¿LOS UTENSILIOS DE BAMBU SON SEGUROS PARA LA SALUD?

 

Los fabricantes los presentan como una alternativa natural y sostenible al plástico, libre de bisfenol (BPA) y flalatos, pero, ¿cómo están fabricados?, ¿son realmente seguros para la salud?, ¿son biodegradables?




NO SON SOLO DE BAMBÚ, TAMBIÉN PUEDEN CONTENER MELAMINA Y FORMALDEHÍDO

En las etiquetas los fabricantes solo mencionan el bambú, una planta muy atractiva porque ofrece una fibra resistente y su cultivo puede ser sostenible, pero es fácil suponer que debe haber algo más. Y así es. La mayoría de tazas y vajillas se moldean a partir de una mezcla de polvo o fibra de bambú, harina de maíz, melamina y formaldehído. Los dos primeros ingredientes son óptimos; los dos últimos, no.

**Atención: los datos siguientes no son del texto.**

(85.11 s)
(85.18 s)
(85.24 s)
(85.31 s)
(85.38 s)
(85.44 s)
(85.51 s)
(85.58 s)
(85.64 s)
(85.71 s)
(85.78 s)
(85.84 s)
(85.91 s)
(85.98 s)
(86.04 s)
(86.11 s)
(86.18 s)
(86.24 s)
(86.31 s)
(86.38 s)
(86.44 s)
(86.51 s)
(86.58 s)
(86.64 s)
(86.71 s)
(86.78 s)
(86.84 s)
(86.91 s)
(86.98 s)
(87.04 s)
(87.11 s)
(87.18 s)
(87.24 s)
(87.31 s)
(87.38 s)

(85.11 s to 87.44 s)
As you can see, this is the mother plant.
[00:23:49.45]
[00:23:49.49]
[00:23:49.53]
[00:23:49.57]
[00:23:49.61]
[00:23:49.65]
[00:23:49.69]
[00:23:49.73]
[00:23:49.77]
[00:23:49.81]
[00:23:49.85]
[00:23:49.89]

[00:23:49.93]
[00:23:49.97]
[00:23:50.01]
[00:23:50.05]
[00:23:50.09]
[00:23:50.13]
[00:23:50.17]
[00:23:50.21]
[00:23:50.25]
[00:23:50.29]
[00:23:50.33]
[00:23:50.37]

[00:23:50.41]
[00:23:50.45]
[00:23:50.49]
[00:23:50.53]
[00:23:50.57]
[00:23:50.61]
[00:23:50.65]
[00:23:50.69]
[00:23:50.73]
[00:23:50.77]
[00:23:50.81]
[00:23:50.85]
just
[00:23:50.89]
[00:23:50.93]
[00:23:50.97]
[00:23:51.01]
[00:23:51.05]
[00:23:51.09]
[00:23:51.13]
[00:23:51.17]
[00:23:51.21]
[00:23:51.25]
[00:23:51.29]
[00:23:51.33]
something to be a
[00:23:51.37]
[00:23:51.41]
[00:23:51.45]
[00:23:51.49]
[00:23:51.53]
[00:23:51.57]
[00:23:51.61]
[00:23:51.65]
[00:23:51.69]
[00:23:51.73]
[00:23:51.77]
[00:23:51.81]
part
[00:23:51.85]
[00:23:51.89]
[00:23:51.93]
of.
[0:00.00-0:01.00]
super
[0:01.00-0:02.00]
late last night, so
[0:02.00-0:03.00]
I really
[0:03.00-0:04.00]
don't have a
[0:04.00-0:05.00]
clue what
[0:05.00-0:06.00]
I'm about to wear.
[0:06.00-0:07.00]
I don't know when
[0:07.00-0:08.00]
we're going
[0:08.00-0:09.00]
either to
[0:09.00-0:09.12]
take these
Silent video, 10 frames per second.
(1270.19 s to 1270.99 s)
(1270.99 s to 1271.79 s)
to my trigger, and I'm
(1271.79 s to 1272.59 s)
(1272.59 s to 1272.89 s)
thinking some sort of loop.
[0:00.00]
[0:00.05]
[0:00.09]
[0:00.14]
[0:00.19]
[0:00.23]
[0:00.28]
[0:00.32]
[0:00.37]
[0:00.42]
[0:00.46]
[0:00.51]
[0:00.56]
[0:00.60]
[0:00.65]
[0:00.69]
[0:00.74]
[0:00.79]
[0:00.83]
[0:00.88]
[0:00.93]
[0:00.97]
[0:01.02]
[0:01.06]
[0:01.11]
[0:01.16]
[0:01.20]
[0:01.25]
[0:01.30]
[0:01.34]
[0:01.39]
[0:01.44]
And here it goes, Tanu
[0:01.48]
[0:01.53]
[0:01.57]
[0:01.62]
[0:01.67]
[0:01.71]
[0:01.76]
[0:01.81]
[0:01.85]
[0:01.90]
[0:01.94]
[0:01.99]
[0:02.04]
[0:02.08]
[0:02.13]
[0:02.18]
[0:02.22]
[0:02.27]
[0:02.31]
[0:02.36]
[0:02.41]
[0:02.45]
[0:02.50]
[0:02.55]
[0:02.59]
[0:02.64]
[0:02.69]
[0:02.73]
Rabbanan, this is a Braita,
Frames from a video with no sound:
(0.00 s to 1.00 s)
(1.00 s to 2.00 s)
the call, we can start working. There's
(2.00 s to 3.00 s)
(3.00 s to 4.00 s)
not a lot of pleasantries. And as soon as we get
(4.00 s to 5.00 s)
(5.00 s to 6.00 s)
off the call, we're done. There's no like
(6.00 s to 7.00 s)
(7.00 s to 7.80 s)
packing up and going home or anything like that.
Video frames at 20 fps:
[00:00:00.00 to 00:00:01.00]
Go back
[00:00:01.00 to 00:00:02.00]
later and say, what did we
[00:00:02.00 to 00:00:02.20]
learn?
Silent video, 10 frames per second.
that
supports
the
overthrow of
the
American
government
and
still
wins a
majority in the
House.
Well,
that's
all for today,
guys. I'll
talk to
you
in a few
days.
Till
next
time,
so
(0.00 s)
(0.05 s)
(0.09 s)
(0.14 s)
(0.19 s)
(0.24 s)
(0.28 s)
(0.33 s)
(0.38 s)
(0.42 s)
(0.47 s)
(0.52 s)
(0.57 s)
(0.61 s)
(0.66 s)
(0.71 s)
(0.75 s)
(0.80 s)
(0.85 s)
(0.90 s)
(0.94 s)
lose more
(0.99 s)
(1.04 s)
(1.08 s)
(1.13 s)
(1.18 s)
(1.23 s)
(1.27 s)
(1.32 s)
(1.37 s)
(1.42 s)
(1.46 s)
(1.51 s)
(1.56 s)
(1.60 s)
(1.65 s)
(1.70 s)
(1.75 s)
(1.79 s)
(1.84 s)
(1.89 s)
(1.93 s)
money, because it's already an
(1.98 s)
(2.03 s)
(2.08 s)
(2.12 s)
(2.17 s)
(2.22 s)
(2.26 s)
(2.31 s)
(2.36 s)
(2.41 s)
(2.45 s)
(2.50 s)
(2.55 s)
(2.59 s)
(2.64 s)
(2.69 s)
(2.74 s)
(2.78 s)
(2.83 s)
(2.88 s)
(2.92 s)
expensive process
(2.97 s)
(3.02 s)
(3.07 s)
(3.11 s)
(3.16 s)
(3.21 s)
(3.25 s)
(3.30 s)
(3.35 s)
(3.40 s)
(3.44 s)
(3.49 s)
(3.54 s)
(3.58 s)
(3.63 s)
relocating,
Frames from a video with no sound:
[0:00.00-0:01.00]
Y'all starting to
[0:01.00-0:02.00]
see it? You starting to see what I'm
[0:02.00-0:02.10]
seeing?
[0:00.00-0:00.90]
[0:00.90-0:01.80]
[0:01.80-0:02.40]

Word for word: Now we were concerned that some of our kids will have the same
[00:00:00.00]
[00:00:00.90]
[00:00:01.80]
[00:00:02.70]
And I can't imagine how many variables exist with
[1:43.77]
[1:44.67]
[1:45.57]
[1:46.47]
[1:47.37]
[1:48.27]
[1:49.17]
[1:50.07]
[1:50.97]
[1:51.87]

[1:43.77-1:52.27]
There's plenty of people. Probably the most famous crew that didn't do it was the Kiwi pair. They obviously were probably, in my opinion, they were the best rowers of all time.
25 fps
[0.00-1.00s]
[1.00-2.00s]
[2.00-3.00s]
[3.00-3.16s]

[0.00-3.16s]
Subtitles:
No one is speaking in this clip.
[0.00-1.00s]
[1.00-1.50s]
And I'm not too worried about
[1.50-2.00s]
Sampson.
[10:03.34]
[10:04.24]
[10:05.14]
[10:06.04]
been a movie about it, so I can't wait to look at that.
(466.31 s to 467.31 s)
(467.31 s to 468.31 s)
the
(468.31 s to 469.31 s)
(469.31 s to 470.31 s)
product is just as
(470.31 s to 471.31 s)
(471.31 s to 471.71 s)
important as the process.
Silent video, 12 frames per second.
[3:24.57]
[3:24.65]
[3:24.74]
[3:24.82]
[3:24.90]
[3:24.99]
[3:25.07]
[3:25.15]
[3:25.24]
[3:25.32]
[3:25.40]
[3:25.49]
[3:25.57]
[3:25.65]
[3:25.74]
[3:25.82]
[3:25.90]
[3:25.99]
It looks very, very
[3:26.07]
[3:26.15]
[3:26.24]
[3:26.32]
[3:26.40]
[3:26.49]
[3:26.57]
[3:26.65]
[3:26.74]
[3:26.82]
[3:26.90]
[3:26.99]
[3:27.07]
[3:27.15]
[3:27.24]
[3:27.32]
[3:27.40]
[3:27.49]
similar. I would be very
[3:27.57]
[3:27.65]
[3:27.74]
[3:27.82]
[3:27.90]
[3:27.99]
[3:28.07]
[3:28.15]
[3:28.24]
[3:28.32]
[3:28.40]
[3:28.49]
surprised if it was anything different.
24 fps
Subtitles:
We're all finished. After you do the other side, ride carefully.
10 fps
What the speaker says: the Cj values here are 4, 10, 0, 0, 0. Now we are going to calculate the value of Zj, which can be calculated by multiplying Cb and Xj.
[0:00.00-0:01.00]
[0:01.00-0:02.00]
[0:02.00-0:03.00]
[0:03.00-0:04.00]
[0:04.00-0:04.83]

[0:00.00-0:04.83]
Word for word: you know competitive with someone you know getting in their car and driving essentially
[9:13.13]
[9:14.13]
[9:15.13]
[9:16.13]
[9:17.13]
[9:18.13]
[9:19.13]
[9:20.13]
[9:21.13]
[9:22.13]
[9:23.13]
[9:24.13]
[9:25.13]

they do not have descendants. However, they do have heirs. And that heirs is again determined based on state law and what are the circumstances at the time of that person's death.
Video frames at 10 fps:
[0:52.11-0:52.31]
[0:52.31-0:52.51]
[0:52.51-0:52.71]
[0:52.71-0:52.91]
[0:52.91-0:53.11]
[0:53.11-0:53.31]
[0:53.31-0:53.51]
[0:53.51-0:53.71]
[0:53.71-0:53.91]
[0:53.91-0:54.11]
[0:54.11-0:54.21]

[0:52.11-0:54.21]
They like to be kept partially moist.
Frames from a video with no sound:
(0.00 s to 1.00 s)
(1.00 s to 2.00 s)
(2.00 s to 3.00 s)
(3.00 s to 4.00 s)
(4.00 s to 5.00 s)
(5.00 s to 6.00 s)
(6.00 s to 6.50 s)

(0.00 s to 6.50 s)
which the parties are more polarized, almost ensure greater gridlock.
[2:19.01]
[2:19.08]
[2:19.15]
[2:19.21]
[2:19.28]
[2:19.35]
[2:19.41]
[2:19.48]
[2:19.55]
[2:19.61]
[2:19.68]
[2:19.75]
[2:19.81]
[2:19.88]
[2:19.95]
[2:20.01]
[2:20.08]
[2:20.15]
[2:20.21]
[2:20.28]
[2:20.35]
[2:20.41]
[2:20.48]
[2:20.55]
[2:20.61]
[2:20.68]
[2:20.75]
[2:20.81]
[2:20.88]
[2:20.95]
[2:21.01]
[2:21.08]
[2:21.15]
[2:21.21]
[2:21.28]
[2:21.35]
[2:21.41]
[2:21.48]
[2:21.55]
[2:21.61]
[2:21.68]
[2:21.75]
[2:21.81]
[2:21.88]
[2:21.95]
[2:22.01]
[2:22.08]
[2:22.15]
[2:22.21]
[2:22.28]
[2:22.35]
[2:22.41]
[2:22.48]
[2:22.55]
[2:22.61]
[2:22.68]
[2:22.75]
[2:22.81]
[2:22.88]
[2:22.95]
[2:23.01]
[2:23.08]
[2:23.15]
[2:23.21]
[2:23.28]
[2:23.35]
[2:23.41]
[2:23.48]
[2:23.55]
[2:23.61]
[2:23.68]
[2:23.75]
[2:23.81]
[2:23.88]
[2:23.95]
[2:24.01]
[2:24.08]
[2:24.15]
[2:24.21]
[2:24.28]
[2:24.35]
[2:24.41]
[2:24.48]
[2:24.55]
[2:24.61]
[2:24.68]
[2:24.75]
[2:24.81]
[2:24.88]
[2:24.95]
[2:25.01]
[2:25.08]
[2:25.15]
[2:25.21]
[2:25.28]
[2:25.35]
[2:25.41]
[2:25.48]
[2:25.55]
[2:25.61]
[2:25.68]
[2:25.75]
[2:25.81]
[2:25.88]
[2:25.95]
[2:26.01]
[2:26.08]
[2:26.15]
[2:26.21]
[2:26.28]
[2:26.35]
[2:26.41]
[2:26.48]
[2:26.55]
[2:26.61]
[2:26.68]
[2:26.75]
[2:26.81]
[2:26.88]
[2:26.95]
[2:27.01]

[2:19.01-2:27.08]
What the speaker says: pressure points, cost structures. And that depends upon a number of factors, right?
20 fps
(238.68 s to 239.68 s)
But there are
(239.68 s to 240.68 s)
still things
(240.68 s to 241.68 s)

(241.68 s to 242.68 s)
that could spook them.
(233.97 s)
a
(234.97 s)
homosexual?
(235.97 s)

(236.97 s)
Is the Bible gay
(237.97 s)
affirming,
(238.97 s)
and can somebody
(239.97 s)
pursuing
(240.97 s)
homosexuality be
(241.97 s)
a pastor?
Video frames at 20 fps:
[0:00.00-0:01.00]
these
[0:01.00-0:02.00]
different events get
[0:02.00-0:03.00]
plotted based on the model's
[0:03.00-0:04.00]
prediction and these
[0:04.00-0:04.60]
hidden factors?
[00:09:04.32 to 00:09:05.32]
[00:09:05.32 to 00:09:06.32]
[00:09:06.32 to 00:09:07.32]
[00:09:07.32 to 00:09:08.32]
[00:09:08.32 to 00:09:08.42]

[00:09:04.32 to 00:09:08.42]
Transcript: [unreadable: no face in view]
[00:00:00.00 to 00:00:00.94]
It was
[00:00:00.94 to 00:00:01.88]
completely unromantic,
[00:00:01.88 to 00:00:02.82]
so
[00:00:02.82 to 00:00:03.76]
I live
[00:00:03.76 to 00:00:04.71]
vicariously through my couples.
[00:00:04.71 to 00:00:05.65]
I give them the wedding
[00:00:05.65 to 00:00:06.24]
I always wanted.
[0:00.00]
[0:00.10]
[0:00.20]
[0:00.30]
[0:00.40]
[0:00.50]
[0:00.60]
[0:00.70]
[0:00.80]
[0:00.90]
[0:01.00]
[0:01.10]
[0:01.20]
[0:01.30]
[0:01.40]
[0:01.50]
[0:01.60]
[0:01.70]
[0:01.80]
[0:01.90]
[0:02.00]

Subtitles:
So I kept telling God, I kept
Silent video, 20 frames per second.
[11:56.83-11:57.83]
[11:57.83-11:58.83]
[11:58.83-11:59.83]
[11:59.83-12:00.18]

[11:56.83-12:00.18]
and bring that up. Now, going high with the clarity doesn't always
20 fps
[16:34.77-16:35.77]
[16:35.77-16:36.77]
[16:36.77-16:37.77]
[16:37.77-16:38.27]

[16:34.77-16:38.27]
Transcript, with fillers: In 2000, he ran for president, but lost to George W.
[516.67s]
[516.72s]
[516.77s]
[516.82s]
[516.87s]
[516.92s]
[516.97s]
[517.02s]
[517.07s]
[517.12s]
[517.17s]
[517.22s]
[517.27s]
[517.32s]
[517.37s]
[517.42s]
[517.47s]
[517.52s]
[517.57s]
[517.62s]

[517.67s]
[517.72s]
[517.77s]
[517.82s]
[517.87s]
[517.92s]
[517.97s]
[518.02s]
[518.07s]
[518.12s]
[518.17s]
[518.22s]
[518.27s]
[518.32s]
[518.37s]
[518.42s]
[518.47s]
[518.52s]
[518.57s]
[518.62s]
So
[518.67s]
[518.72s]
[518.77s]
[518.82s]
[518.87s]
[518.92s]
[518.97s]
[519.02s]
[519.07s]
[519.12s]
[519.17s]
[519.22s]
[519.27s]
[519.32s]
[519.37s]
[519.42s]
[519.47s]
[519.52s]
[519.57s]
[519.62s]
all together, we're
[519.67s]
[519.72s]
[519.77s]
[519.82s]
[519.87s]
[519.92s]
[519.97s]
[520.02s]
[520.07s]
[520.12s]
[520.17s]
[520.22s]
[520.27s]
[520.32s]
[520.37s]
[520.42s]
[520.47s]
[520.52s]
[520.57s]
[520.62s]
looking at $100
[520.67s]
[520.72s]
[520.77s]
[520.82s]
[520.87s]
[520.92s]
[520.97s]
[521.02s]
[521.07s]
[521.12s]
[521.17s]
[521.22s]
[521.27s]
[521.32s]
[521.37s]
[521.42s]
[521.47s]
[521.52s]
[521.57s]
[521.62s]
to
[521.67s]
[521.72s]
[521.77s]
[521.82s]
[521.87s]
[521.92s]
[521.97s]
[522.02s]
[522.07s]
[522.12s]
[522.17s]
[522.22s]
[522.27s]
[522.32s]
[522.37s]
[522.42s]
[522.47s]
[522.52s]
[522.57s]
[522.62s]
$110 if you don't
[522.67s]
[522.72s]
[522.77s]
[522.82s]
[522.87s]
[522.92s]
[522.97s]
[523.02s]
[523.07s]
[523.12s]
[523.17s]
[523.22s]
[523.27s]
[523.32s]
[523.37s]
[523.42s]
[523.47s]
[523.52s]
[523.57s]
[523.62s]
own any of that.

La melamina es un compuesto orgánico que se mezcla con formaldehído para crear un resina adhesiva que aglutina el polvo de bambú y la harina de maíz en una masa moldeable. En esta masa, la proporción de bambú suele situarse entre el 20 y el 40%.

LA MELAMINA Y EL FORMALDEHÍDO SE DISUELVEN EN LOS ALIMENTOS

El problema radica en que tanto la melamina como el formaldehído se pueden transferir a los alimentos, sobre todo cuando estos son ácidos (tomate, vinagre, zumo de naranja...) o están calientes (por encima de los 70 ºC, como suele ocurrir en el caso de las tazas para el café o el té).

Según un estudio publicado en el prestigioso Journal of the American Medical Association - Internal Medicine, se desconocen las consecuencias a largo plazo de la ingesta repetida de pequeñas cantidades de melamina.

En dosis altas, aumenta el riesgo de fallo renal e incluso puede producir la muerte. Síntomas de intoxicación con melanina son irritabilidad, sangre en la orina y presión arterial alta.

El formaldehído, que se mezcla con la melamina, es un compuesto químico volátil con multitud de aplicaciones en la industria (desde fabricación de plásticos y contrachapados de madera a cosméticos).

Sus efectos sobre la salud dependen de la dosis y la vía de entrada en el cuerpo (por la respiración, a través de la piel o ingerido), pero se relacionan con irritación, reacciones alérgicas, disrupción endocrina y, en exposición prolongada a pequeñas dosis, con cáncer.

DESCUBIERTOS POR ANÁLISIS EN ALEMANIA Y POLONIA

Según un análisis sobre 13 vajillas de bambú, realizado por la oficina de investigación para el control de los alimentos y de la salud animal del estado alemán de Baden-Wuerttemberg, tres de cada cuatro productos liberaban melamina a los alimentos por encima de los límites establecidos por las normas europeas (2,5 mg por kg) y todos fueron considerados como no comercializables debido, entre otras razones, a las etiquetas engañosas (uno de los productos llegaba a presentarse como una "alternativa a la melamina" cuando en realidad estaba hecho con esa sustancia).

Los alemanes no han sido los únicos en descubrir irregularidades. En diciembre de 2018, las autoridades polacas sometieron a análisis unas tazas de bambú que se vendían en los supermercados Aldi y descubrieron que liberaban una cantidad de formaldehído superior a la permitida legalmente.

Sin embargo, productos similares continúan comercializándose en toda Europa debido a que no son correctamente declarados en las aduanas y escapan de esta manera al control.

Hay que destacar que la melamina es un material autorizado para fabricar vajillas, que sobre todo van destinadas a los niños, porque son más resistentes que el cristal o la cerámica.

Por otra parte, además de todos los riesgos para la salud mencionados, resulta que la melamina es un material que no se puede reciclar.